-- STORED DATA --

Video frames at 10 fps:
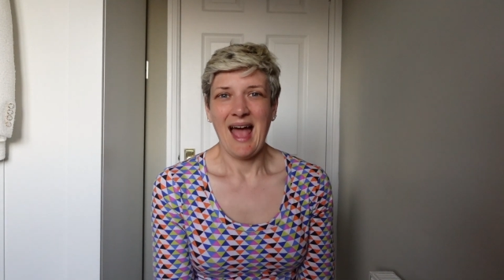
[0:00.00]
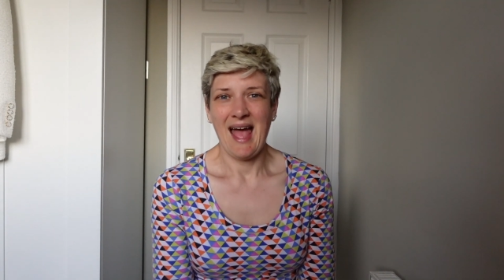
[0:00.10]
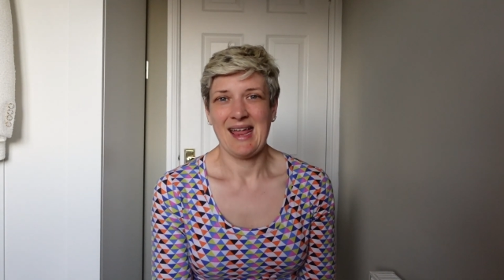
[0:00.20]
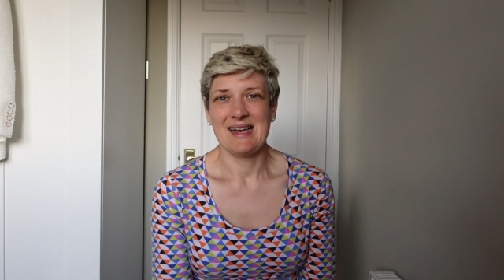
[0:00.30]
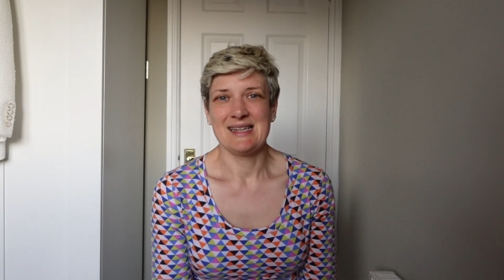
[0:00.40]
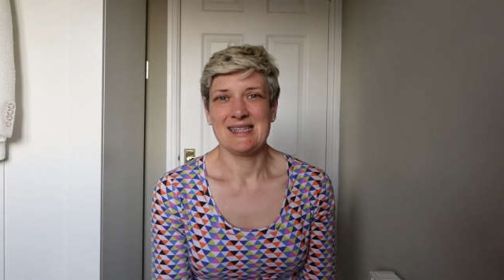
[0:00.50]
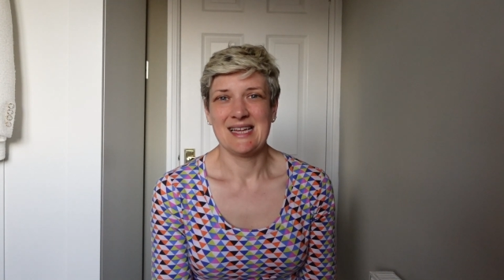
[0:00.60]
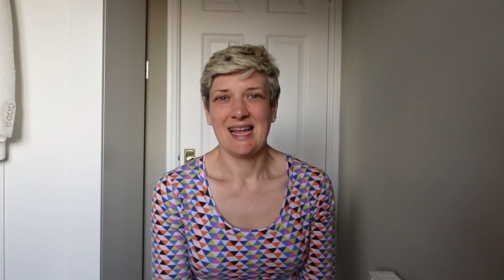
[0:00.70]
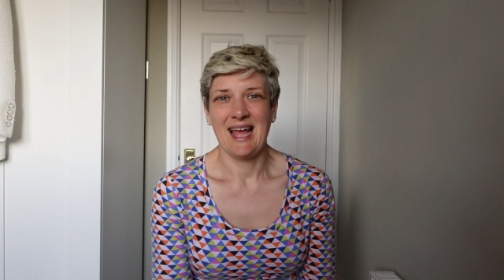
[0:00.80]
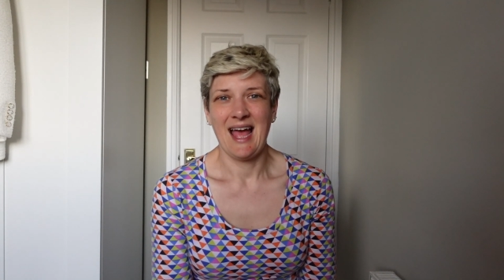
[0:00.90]

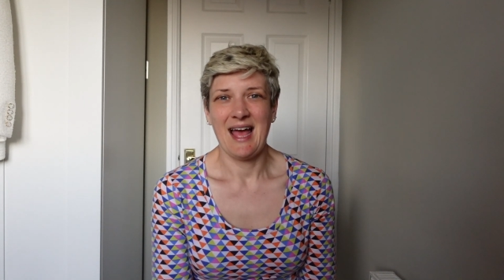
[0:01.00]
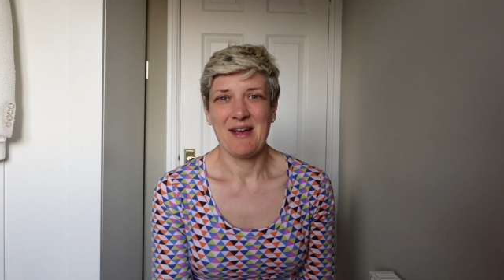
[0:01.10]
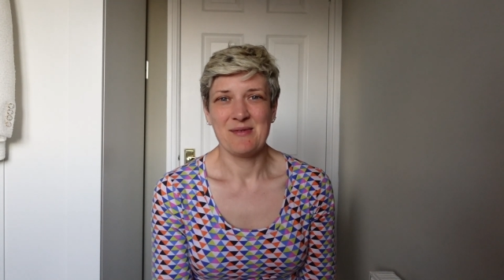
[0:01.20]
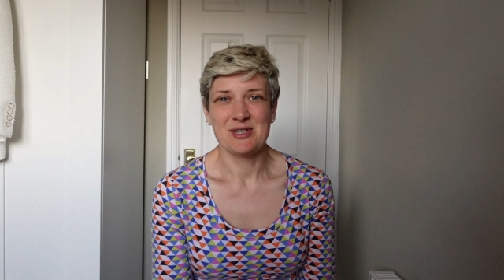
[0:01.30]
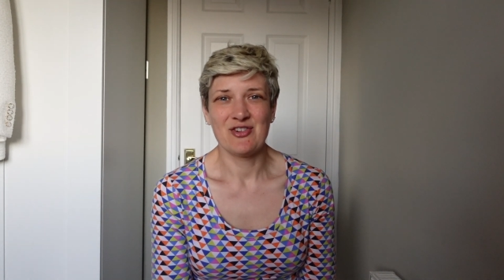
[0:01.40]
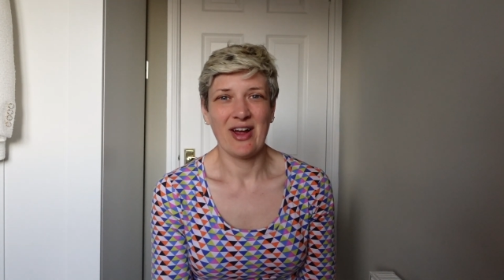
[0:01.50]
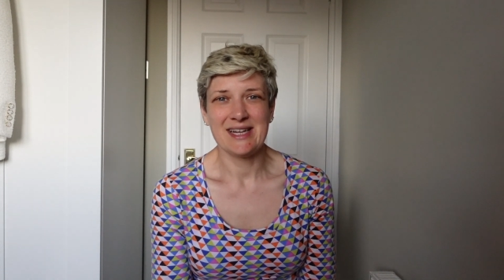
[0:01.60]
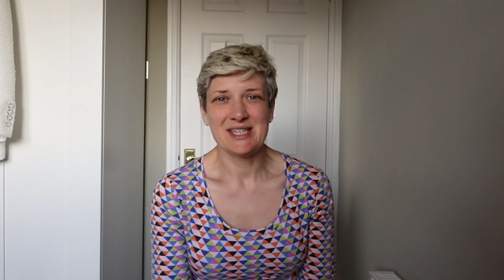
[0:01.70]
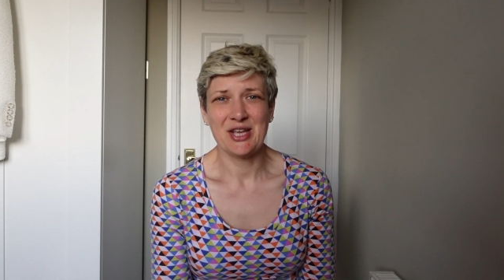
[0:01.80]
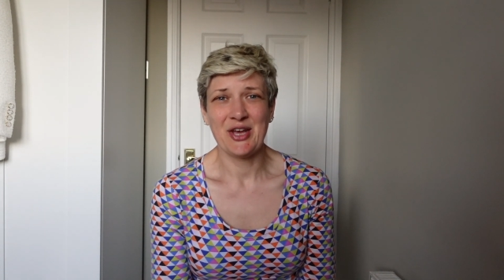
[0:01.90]
and I was
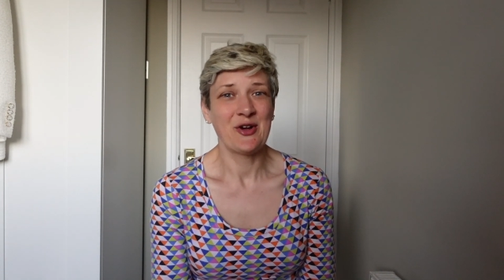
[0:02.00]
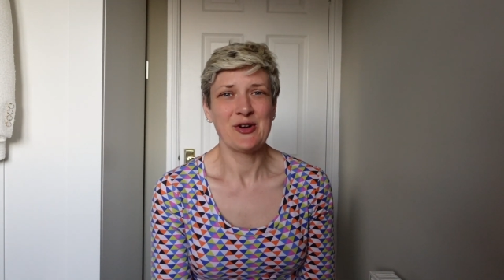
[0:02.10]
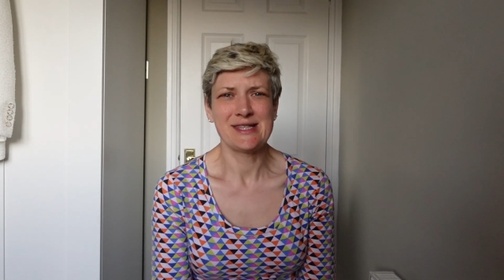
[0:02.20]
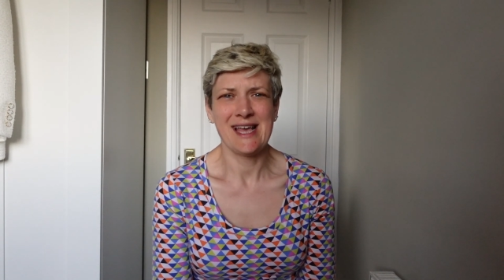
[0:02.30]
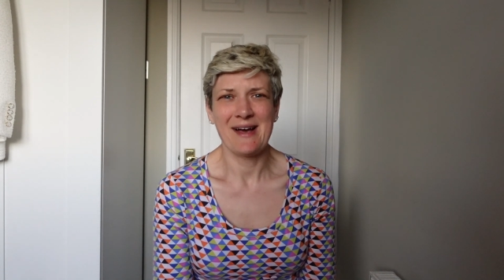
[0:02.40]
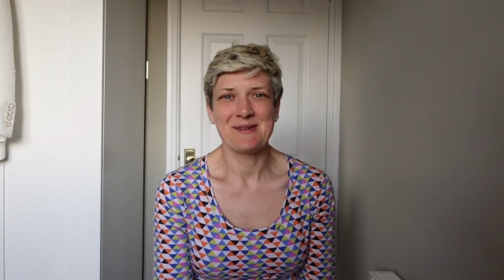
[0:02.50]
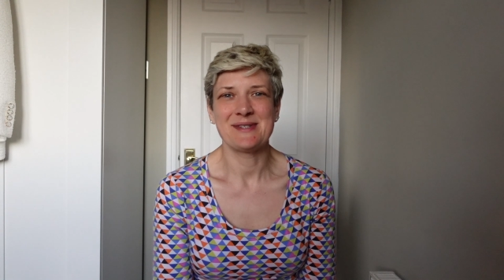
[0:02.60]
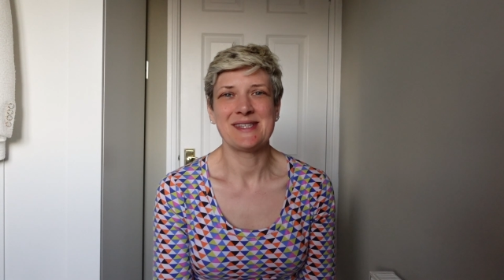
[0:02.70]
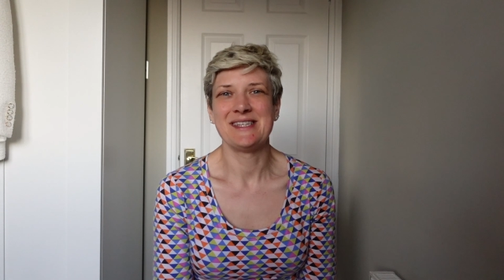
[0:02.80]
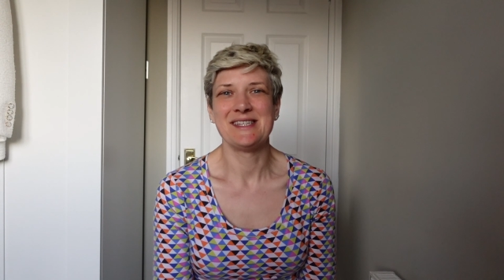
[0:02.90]
trying to cut
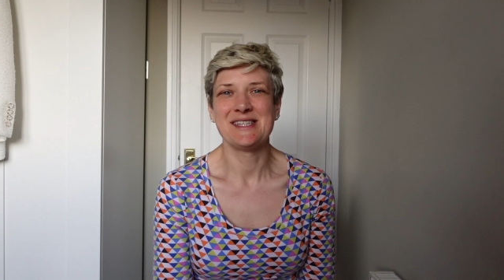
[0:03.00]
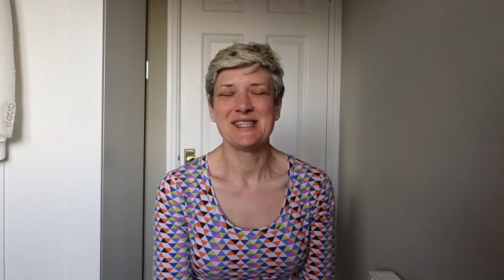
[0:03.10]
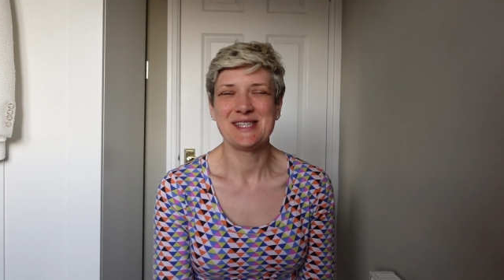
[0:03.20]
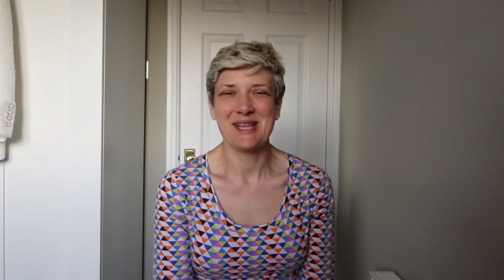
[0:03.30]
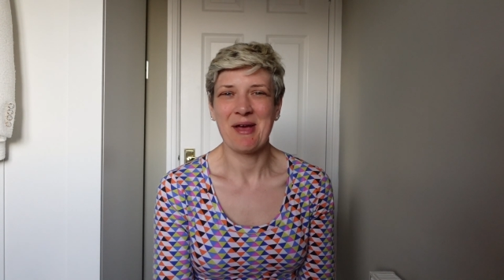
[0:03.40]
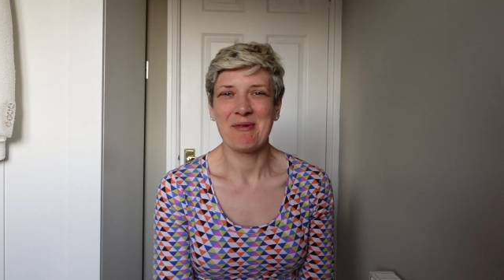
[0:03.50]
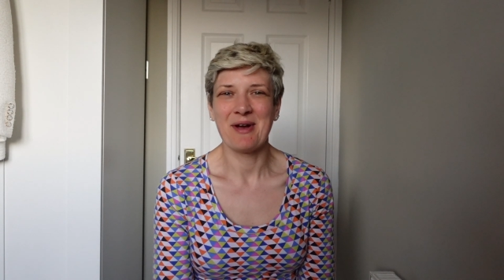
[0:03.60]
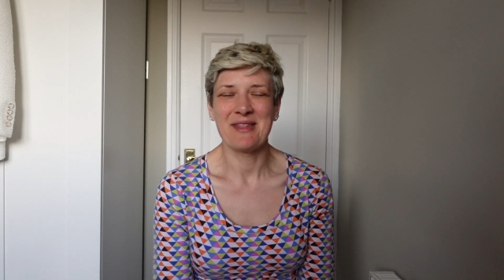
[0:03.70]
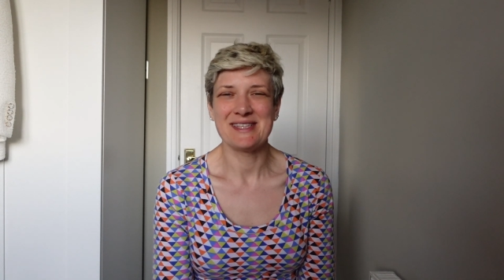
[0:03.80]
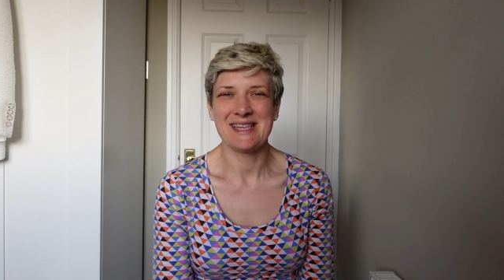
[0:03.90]
out and sew
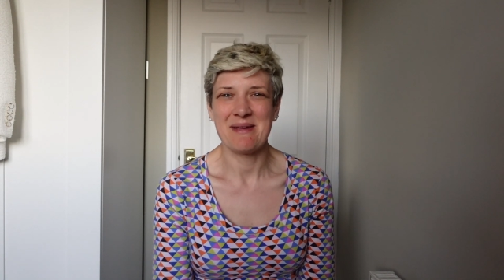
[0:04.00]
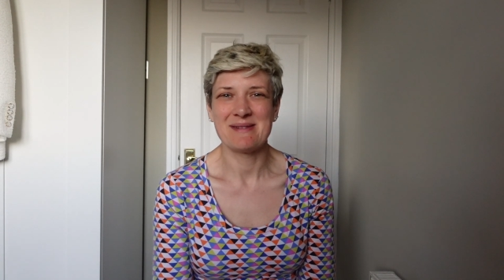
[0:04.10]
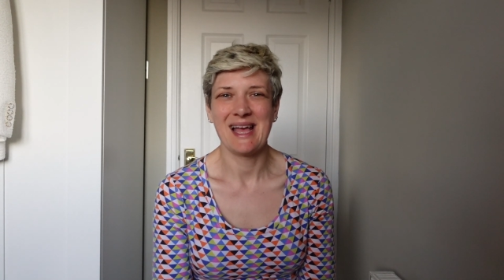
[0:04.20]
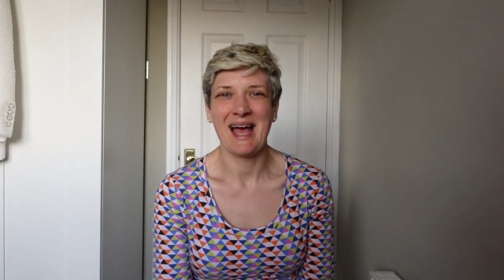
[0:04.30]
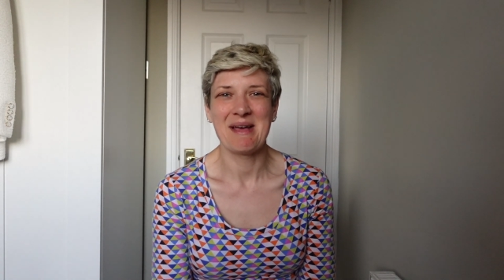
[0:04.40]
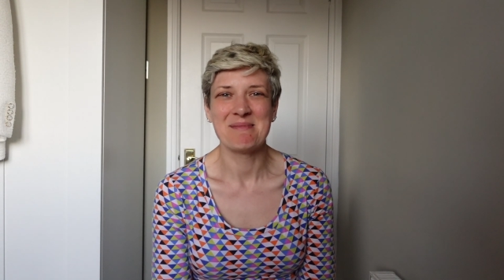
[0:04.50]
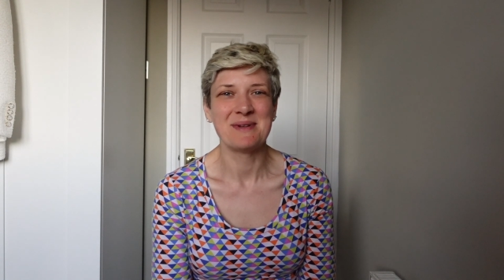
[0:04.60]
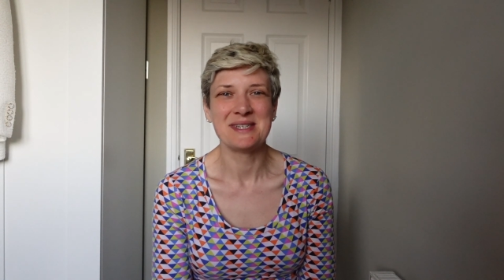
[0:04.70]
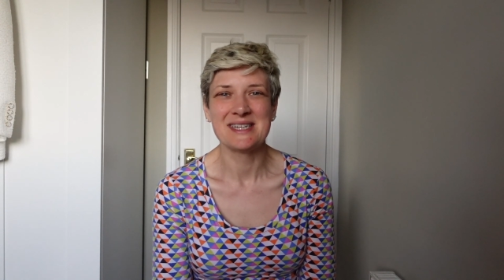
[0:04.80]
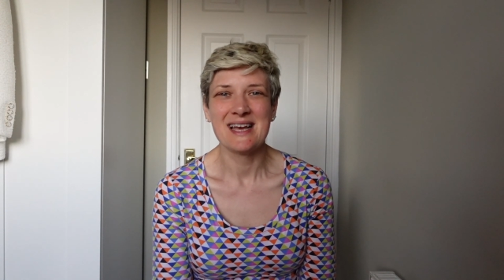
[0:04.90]
at the same time,
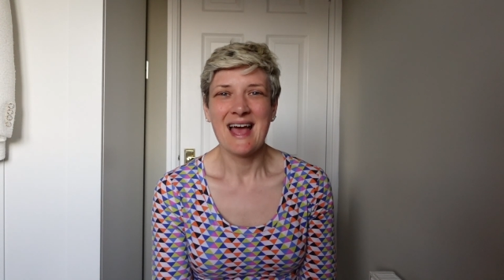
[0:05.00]
and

-- PROBLEM TO WORK ON --
I'd like the material duplicated exactly, without its pictures.

-- TASK RESPONSE --
Video frames at 10 fps:
[0:00.00]
[0:00.10]
[0:00.20]
[0:00.30]
[0:00.40]
[0:00.50]
[0:00.60]
[0:00.70]
[0:00.80]
[0:00.90]

[0:01.00]
[0:01.10]
[0:01.20]
[0:01.30]
[0:01.40]
[0:01.50]
[0:01.60]
[0:01.70]
[0:01.80]
[0:01.90]
and I was
[0:02.00]
[0:02.10]
[0:02.20]
[0:02.30]
[0:02.40]
[0:02.50]
[0:02.60]
[0:02.70]
[0:02.80]
[0:02.90]
trying to cut
[0:03.00]
[0:03.10]
[0:03.20]
[0:03.30]
[0:03.40]
[0:03.50]
[0:03.60]
[0:03.70]
[0:03.80]
[0:03.90]
out and sew
[0:04.00]
[0:04.10]
[0:04.20]
[0:04.30]
[0:04.40]
[0:04.50]
[0:04.60]
[0:04.70]
[0:04.80]
[0:04.90]
at the same time,
[0:05.00]
and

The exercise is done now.